WORK ITEM. Starting at the line that contains "[00:35:06.57 to 00:35:07.57]", transcribe each line through the end of the material below, exactly and nothing else, leaving out the pictures.

RECORDS PROVIDED.

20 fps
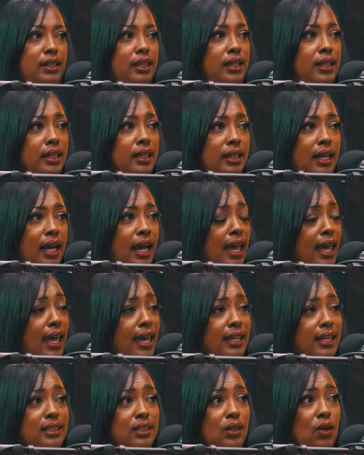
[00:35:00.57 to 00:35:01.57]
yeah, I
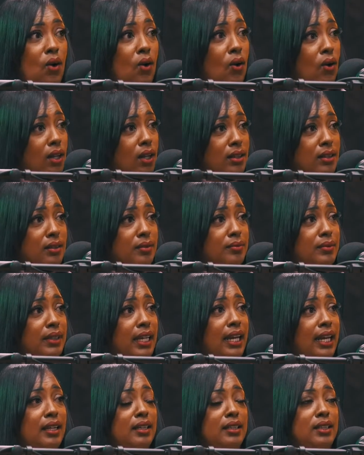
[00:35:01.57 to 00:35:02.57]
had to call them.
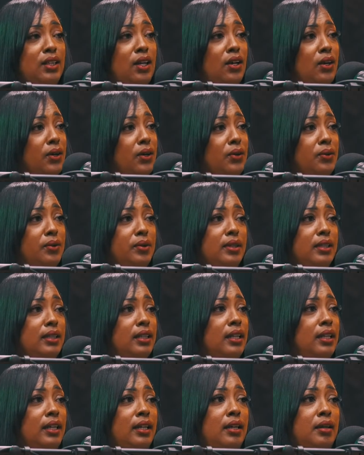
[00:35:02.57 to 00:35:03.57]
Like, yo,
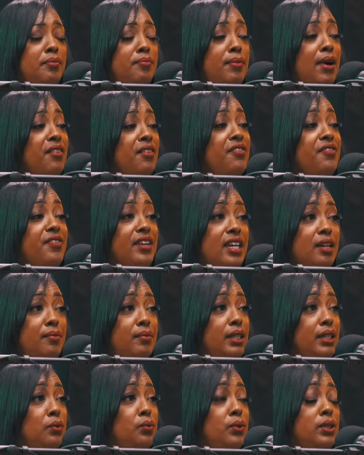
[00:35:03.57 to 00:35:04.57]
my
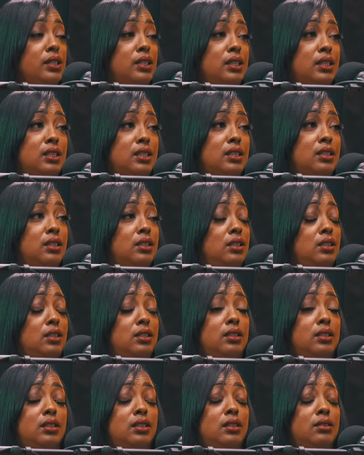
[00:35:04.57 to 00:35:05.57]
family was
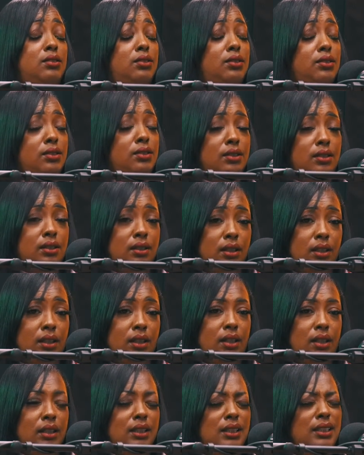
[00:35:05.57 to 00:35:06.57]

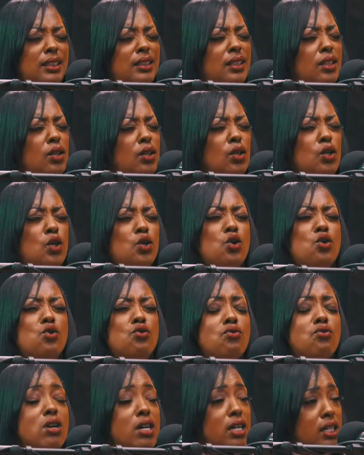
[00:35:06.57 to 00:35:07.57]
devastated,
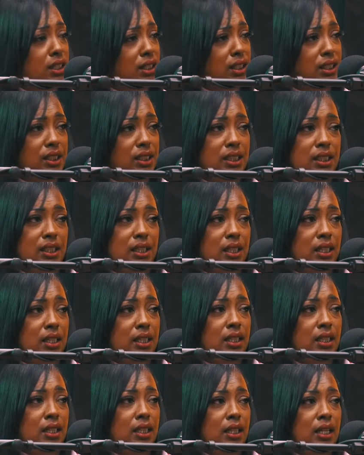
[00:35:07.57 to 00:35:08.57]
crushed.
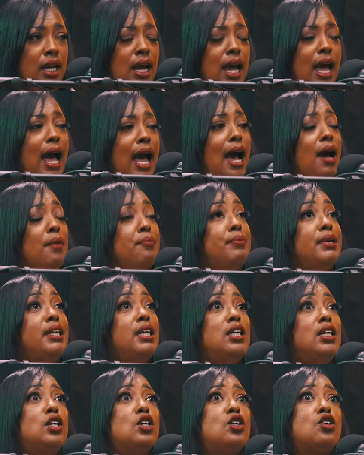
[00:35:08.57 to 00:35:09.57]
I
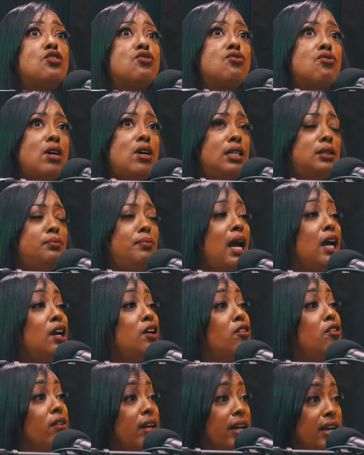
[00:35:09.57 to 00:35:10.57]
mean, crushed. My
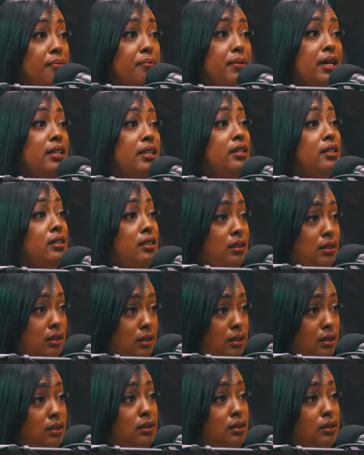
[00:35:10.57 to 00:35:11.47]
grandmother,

ANSWER TO THE EXERCISE.
[00:35:06.57 to 00:35:07.57]
devastated,
[00:35:07.57 to 00:35:08.57]
crushed.
[00:35:08.57 to 00:35:09.57]
I
[00:35:09.57 to 00:35:10.57]
mean, crushed. My
[00:35:10.57 to 00:35:11.47]
grandmother,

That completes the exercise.